In Jerusalem relativ sicher?

„Das glaube ich eher nicht. Und die, mit denen ich rede, glauben das auch nicht“, meint Meier. Und warum nicht? „Dazu braucht man Raketen mit einer größeren Reichweite, die sind teuer, von denen hat die Hamas nicht so viele“, bezweifelt der Mannheimer, dass die Terrororganisation ihren Worten auch Taten folgen lassen kann.

Ein Blick in die Altstadt von Jerusalem - vor den Hamas Anschlägen am Wochenende. © Maya Alleruzzo/dpa

Dennoch wird er das Gelände vorläufig nicht verlassen. Die Meldungen, dass eine Deutsche entführt worden ist, hat er natürlich auch gelesen und will deshalb auch nicht leichtsinnig werden.

Was sind die Motive der Hamas?

Interessant ist der Artikel von „Al -Dschasira“, den Meier uns schickt. Dort begründet die Hamas die Angriffe auch mit religiösen Motiven. Nämlich damit, dass Tausende jüdische Siedler während des Laubhüttenfests mit ihren Besuchen die Al-Aksa-Moschee entweiht hätten.

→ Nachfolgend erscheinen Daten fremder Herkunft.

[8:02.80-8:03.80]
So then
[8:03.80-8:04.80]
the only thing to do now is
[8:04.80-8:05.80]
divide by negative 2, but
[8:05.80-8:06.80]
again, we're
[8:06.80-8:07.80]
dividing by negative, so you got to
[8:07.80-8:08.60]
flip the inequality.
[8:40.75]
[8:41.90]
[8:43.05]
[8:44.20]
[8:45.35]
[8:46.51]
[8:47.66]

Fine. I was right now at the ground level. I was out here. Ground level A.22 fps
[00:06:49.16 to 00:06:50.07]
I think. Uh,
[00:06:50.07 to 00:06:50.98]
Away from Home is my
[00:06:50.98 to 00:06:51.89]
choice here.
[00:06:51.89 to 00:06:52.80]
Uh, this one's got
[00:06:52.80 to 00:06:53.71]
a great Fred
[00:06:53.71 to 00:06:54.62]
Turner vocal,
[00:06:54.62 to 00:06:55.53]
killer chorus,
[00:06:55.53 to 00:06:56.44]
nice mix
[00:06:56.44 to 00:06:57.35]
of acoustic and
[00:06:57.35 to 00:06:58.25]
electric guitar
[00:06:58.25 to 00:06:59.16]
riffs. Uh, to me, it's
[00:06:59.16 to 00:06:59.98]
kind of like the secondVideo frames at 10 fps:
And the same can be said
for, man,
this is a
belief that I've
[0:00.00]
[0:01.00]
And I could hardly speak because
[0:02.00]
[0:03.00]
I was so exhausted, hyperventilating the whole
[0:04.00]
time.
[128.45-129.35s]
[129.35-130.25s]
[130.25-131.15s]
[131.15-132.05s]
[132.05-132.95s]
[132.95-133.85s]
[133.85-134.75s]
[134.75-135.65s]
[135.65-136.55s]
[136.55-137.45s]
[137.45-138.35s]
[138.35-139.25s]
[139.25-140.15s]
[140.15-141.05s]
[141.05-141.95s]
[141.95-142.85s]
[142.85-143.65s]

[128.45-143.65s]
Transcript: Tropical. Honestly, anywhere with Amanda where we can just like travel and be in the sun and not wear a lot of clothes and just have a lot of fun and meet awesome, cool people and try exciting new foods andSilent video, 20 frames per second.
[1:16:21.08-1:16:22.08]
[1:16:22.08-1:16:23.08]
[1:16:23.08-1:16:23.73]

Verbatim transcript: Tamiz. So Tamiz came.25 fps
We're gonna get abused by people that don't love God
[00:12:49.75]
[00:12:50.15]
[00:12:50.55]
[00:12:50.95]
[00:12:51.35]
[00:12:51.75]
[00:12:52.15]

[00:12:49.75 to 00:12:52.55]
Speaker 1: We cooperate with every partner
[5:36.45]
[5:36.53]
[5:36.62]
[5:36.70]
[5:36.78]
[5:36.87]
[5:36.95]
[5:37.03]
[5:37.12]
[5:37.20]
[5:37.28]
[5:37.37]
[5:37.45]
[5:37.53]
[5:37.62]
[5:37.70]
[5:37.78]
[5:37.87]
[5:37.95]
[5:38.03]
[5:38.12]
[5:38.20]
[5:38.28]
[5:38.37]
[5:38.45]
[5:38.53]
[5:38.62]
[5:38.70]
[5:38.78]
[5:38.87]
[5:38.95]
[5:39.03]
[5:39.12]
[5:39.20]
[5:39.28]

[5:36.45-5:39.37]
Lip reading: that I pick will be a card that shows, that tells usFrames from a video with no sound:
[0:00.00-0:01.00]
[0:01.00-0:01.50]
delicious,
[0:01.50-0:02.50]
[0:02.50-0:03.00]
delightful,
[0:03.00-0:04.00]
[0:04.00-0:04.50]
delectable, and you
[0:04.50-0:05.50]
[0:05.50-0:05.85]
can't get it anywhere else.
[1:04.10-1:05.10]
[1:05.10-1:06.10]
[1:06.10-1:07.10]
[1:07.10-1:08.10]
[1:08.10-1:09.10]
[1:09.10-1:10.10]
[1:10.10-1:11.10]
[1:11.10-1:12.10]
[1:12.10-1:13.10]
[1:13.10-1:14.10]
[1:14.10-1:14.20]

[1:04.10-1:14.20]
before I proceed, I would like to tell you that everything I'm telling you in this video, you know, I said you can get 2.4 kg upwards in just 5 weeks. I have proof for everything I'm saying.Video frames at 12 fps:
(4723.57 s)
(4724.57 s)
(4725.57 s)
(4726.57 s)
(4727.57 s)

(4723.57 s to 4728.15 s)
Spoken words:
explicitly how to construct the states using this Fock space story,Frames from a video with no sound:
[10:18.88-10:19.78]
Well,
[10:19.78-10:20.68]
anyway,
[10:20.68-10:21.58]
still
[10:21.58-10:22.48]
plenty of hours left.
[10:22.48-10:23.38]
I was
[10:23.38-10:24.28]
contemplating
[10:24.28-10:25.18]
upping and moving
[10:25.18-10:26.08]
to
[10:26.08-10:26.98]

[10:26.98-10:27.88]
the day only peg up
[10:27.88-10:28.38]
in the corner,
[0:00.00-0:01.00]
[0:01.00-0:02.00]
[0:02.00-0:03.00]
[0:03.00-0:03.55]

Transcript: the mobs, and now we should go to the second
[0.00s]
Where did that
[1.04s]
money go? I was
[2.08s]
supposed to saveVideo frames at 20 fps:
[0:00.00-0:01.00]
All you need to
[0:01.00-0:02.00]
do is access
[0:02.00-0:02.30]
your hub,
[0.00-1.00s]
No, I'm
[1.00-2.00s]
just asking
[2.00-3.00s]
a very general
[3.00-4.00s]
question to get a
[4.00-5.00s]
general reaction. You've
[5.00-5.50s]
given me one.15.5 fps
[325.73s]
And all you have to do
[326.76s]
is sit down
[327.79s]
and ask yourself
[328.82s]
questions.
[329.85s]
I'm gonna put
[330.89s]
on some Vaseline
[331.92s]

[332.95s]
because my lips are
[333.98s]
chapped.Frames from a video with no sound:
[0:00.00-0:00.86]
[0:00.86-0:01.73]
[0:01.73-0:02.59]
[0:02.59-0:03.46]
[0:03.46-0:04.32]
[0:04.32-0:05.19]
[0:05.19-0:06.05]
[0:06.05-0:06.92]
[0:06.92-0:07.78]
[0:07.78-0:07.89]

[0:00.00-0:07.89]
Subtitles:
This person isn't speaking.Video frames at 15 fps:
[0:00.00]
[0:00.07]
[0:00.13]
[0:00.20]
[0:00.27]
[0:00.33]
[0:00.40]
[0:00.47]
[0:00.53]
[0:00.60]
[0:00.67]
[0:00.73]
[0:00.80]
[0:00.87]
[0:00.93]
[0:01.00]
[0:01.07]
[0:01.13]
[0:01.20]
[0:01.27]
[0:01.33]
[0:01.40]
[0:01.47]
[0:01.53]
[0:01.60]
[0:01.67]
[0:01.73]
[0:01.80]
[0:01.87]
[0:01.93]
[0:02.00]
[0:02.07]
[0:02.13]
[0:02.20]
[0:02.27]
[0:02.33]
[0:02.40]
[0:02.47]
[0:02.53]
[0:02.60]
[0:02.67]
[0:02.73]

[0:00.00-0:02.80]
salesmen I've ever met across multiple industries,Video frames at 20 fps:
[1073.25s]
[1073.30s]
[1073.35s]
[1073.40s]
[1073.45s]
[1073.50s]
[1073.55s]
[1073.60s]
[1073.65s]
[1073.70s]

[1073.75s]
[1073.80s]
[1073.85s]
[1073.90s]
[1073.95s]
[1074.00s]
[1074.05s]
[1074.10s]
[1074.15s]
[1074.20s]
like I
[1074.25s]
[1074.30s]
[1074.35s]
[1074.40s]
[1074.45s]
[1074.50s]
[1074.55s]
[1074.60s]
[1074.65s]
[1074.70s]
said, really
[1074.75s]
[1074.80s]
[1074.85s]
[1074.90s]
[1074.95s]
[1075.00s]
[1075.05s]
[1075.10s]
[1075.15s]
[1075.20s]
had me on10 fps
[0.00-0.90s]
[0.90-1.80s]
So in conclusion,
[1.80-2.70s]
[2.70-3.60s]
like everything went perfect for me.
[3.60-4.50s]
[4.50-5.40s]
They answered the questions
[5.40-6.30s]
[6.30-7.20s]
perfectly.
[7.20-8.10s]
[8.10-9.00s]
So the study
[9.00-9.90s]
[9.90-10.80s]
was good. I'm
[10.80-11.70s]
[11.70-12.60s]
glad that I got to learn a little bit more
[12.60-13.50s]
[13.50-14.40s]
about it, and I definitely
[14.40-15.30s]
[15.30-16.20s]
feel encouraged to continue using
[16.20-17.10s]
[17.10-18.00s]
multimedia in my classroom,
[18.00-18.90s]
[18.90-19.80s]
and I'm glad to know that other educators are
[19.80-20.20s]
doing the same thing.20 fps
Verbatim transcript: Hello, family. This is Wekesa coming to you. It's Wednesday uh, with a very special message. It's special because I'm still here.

Auf dem Tempelberg stehen mit der Moschee und dem Felsendom wichtige islamische Stätten - nahe der Klagemauer, dem höchsten jüdischen Heiligtum. Ein weiteres Pulverfass.

Historische Altstadt wie ausgestorben

„Die Hamas hat die Religion als Motiv nur vorgeschoben“, sagt Oskar Meier. Das Jubel-Feuerwerk der Palästinenser am Samstagabend hat der Mannheimer mitbekommen. „Ich habe schon vor dem Krieg einige beim Einkaufen getroffen. Sie haben nicht richtig gehetzt, aber schon klar gemacht, dass sie mit den Israelis nichts zu tun haben wollen.“

Der Krieg schweißt wiederum die Israelis zusammen. „Im Bunker war eine Frau völlig aufgelöst. Die hat geweint, weil sie jetzt ganz allein ist, denn ihre Familie und die Freunde sind alle gleich eingezogen worden. Sie ist aufgestanden und hat gesagt: ,Ich melde mich jetzt auch.“

Der Streit um die Justizreform, der das Land gespalten hat, spielt jetzt keine Rolle mehr. „Jetzt gibt es für die Israelis nur noch einen Feind“, sagt Oskar Meier. Am Sonntagnachmittag ist die Altstadt wie ausgestorben.